# Try this for your wife on your anniversary



## Scott W. (Jul 10, 2008)

It's my 3rd anniversary on Wednesday but I will be out of town. My wife and I were talking about somewhere to go to eat but the place we were talking about was closed. She said "why don't you cook me a gourmet meal at home?" I love to cook, in fact, anyone who knows me will tell you that if I could support my family by cooking, I would quit my job tomorrow and throw on my chef's hat. Anyway I was thinking about a surf and turf kinda thing with some earthy wild mushrooms as I have a case of cabernet that has been sitting for a bit and I wanted to crack open a bottle. So I went to Shop Rite and grabbed 2 8 ounce Australian Filet Mignons and they had whole lobster on sale for $4.99 per pound. I grabbed a 1 1/2 pounder and grabbed an ounce of dried porcini mushrooms and went home. After a bit of thought, I started cooking. Poured a glass of wine and got into it. The end result was:

Grilled filet mignon over a herbed boursin (cheese), lobster and porcini mashed potato cake with yellow and green squash "ribbons" on top with a Porcini, rosemary Cabernet reduction. It was GOOOOOOOOD. Topped it off with a 1999 Michel Schlumberger Cabernet Sauvignon. Yum! Might end tonight with a Padron 40th anni Maduro. 

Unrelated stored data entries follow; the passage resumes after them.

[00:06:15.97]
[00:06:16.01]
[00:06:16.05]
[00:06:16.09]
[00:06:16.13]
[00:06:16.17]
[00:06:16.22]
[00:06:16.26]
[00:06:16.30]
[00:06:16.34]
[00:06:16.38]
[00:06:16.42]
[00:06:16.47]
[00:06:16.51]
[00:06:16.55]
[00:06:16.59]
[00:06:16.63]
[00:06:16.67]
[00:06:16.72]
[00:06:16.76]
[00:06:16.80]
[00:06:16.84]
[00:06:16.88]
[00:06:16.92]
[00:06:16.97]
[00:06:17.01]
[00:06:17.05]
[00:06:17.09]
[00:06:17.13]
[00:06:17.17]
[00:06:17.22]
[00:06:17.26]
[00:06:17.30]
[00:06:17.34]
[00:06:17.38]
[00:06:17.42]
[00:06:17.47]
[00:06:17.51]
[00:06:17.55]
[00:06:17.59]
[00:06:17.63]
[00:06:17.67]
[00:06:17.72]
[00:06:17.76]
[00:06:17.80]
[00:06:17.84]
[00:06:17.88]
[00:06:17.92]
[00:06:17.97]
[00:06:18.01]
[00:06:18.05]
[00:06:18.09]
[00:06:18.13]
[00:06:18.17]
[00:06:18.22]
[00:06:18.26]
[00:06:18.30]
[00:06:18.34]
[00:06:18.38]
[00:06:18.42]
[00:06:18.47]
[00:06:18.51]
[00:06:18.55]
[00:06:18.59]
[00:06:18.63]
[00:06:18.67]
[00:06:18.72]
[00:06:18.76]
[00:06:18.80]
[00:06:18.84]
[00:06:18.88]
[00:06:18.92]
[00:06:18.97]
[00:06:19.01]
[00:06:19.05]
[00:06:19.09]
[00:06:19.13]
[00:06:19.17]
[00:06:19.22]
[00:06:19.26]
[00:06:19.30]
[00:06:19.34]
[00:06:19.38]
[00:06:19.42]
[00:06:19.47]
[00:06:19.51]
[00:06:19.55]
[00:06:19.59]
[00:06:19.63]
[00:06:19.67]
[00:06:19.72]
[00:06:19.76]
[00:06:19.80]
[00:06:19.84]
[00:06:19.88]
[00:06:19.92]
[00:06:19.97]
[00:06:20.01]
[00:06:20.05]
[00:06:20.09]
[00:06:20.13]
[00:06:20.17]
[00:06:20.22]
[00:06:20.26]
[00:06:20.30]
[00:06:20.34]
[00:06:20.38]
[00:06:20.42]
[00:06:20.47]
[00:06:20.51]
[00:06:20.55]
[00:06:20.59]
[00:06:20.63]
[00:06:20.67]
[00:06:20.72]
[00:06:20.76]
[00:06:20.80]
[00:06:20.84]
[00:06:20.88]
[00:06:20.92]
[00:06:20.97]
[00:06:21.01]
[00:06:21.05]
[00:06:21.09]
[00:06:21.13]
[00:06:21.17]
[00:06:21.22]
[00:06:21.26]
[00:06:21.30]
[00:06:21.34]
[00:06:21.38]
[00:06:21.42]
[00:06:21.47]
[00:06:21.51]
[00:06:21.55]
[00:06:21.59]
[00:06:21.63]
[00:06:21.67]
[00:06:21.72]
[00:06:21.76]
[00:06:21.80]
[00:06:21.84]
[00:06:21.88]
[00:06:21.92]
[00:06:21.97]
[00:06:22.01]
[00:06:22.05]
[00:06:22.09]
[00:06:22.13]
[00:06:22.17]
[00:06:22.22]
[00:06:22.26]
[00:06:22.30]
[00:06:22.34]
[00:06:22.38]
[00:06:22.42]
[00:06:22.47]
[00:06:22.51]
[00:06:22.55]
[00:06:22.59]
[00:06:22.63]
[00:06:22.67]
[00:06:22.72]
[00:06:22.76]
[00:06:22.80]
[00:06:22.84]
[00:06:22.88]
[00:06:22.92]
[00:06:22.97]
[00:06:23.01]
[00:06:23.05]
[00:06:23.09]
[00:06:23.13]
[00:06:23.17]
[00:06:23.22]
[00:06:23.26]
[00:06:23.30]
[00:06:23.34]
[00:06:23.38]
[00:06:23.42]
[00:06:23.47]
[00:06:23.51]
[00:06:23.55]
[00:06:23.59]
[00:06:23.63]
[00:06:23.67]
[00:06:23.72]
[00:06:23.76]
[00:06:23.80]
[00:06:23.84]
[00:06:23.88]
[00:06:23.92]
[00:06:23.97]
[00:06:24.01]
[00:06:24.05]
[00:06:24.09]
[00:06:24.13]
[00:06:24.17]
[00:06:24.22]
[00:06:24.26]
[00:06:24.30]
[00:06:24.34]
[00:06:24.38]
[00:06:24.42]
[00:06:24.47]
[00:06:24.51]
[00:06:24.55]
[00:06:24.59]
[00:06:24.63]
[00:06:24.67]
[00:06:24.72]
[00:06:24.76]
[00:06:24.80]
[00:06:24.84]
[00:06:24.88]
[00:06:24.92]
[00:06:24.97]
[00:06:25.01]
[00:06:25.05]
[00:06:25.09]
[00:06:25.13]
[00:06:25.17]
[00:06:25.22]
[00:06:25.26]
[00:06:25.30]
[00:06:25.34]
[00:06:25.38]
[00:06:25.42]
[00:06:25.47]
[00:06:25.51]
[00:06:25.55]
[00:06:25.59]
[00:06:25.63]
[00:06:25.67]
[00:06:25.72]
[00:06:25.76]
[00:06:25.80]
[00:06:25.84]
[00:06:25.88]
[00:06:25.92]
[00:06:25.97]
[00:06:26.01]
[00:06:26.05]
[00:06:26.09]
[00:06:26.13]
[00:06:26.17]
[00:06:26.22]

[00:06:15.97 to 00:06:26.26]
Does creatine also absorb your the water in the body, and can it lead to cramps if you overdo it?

Try this one guys, you will love it.


----------



## mc2712 (Mar 14, 2008)

Wow, that looks very good, great job!


----------



## stu929 (Jul 2, 2009)

We all know that wasnt the end result....lol

Good job though looks great! I hope you don't do scallops if wife see this she'll run off to find you!

Steve


----------



## Scott W. (Jul 10, 2008)

Did I mention dessert?


----------



## Tarks (Mar 3, 2009)

Don't lie! What did you really have for dessert??? lmao.


----------



## Scott W. (Jul 10, 2008)

Tarks said:


> Don't lie! What did you really have for dessert??? lmao.


Well, if I served water instead of wine with the meal, dessert would've been different but she's been sleeping for a f**** hour.


----------



## Tarks (Mar 3, 2009)

Muahahaha! Sometimes that's even better!!!


----------



## tx_tuff (Jun 16, 2007)

Chef Ramsey would be proud of you! Read it to the wife and showed her the pic, she said sounds and looks good to me! 

Looks good man, you did a great job. Funny thing is I always tell my guy friends to don't go out for a special dinner, cook for her. I may not cook as good as you buy we think alike.


----------



## danmcmartin (Jul 25, 2009)

After 15 years, I can't tell you haw many times a rich meal and/or to many drinks has ruined "dessert". Usually, I'm the one sleeping though. LOL!

Awesome dish! Looks great and not just because I'm on a diet.


----------



## Cigary (Oct 19, 2007)

scottw said:


> It's my 3rd anniversary on Wednesday but I will be out of town. My wife and I were talking about somewhere to go to eat but the place we were talking about was closed. She said "why don't you cook me a gourmet meal at home?" I love to cook, in fact, anyone who knows me will tell you that if I could support my family by cooking, I would quit my job tomorrow and throw on my chef's hat. Anyway I was thinking about a surf and turf kinda thing with some earthy wild mushrooms as I have a case of cabernet that has been sitting for a bit and I wanted to crack open a bottle. So I went to Shop Rite and grabbed 2 8 ounce Australian Filet Mignons and they had whole lobster on sale for $4.99 per pound. I grabbed a 1 1/2 pounder and grabbed an ounce of dried porcini mushrooms and went home. After a bit of thought, I started cooking. Poured a glass of wine and got into it. The end result was:
> 
> Grilled filet mignon over a herbed boursin (cheese), lobster and porcini mashed potato cake with yellow and green squash "ribbons" on top with a Porcini, rosemary Cabernet reduction. It was GOOOOOOOOD. Topped it off with a 1999 Michel Schlumberger Cabernet Sauvignon. Yum! Might end tonight with a Padron 40th anni Maduro.
> 
> Try this one guys, you will love it.


Damn Scott...you can cook for me anytime..that looks like something the Chefs on the Food Channel prepare. This thread is bad for me as I love food almost as much as I love cigars...put em together and it rivals the horizontal mombo.


----------



## David_ESM (May 11, 2011)

Cigary said:


> Damn Scott...you can cook for me anytime..that looks like something the Chefs on the Food Channel prepare. This thread is bad for me as I love food almost as much as I love cigars...put em together and it rivals the horizontal mombo.


Food is a weakness for me...

After scheduling our honeymoon for Vegas the first thing I went looking at were restaurants. Screw the shows or gambling. Feed me some incredible world class food.


----------



## Boudreaux (Jun 27, 2007)

Outstanding Scott!!! I hope that you and your wife have many more happy anniversaries...


----------



## Rock31 (Sep 30, 2010)

Very nice dish....my 3yr is on Monday...thinking Subway followed by ice cream sandwich from 7-11 

Have a safe trip bro!


----------



## jordanwimb (Aug 5, 2011)

That looks like a fine dish! Very tasty.


----------



## cartey (Jul 28, 2011)

As a fellow foodie, I just had to add your RG for this dish. Porcini mashed potato...hmmmmmmmm


----------



## Scott W. (Jul 10, 2008)

Rock31 said:


> Very nice dish....my 3yr is on Monday...thinking Subway followed by ice cream sandwich from 7-11
> 
> Have a safe trip bro!


Thanks, just an FYI, this thread is nearly two years old. I won't be out of town for my 5th anni which is next week. Taking my lady up to the cabin for a few days.


----------